Work to be completed: Apart from the images, reproduce every record word for word.

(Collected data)
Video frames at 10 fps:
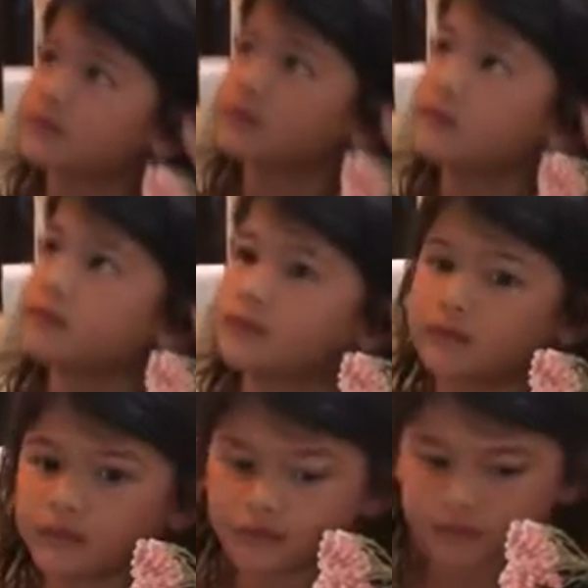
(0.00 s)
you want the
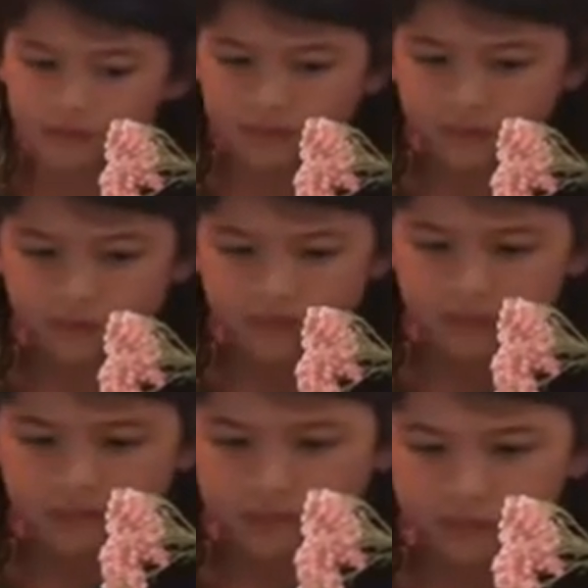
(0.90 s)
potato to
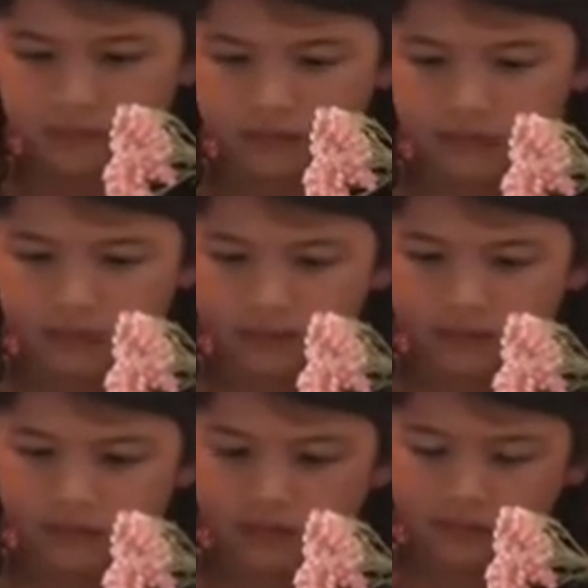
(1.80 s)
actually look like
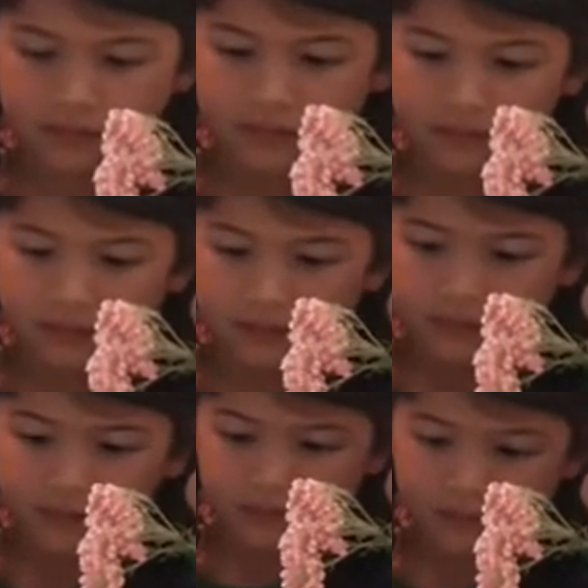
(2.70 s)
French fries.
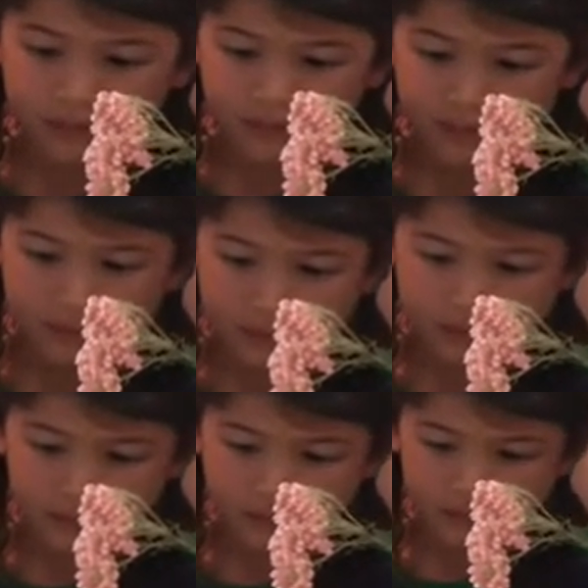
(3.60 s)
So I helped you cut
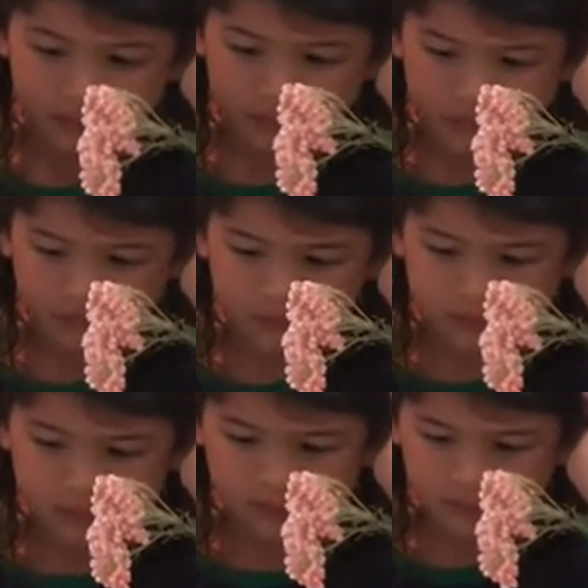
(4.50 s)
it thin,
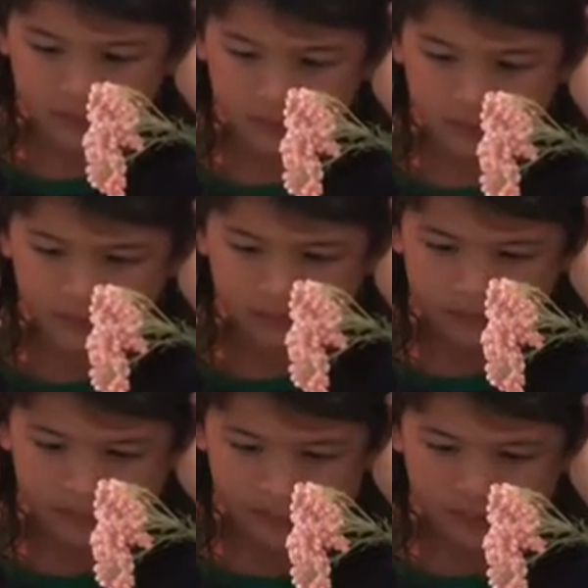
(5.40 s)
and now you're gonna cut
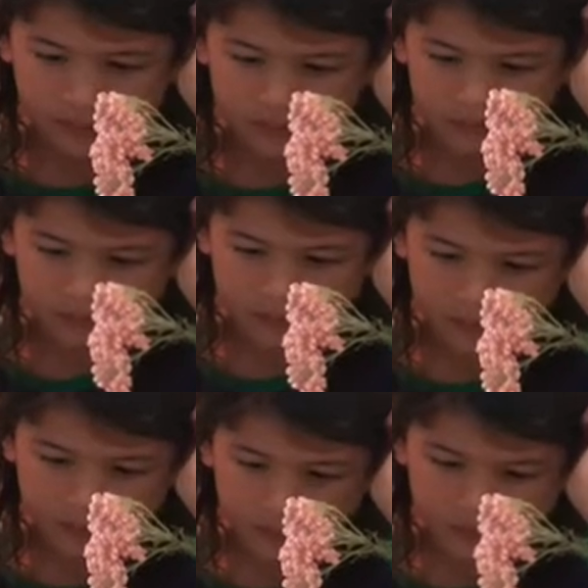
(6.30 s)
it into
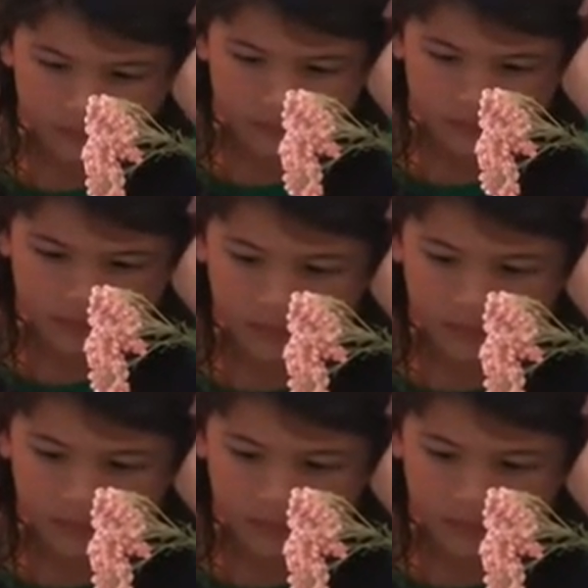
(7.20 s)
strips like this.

Response:
Video frames at 10 fps:
(0.00 s)
you want the
(0.90 s)
potato to
(1.80 s)
actually look like
(2.70 s)
French fries.
(3.60 s)
So I helped you cut
(4.50 s)
it thin,
(5.40 s)
and now you're gonna cut
(6.30 s)
it into
(7.20 s)
strips like this.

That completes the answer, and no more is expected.